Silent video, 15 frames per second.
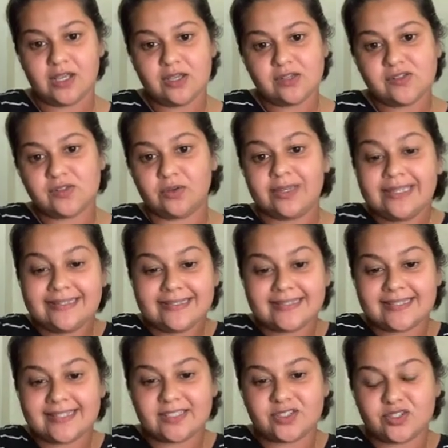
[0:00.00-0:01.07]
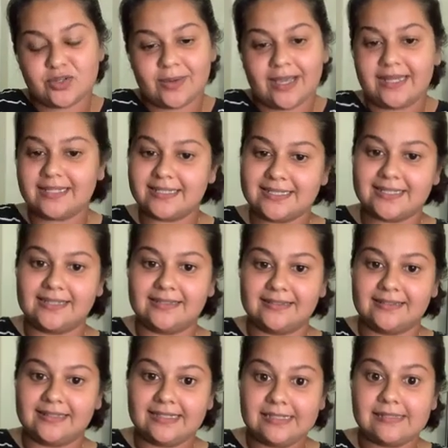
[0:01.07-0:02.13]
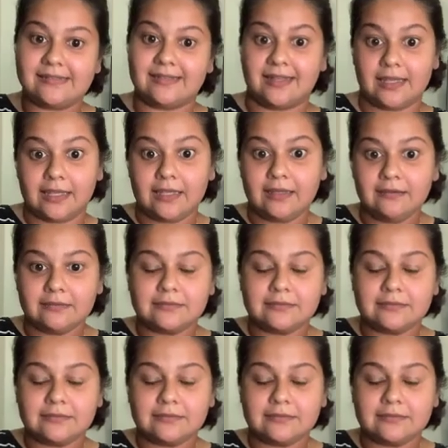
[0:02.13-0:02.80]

So intertextuality is key.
------
The task: Repeat the material exactly. Skip the images.

Output for this exercise:
Silent video, 15 frames per second.
[0:00.00-0:01.07]
[0:01.07-0:02.13]
[0:02.13-0:02.80]

So intertextuality is key.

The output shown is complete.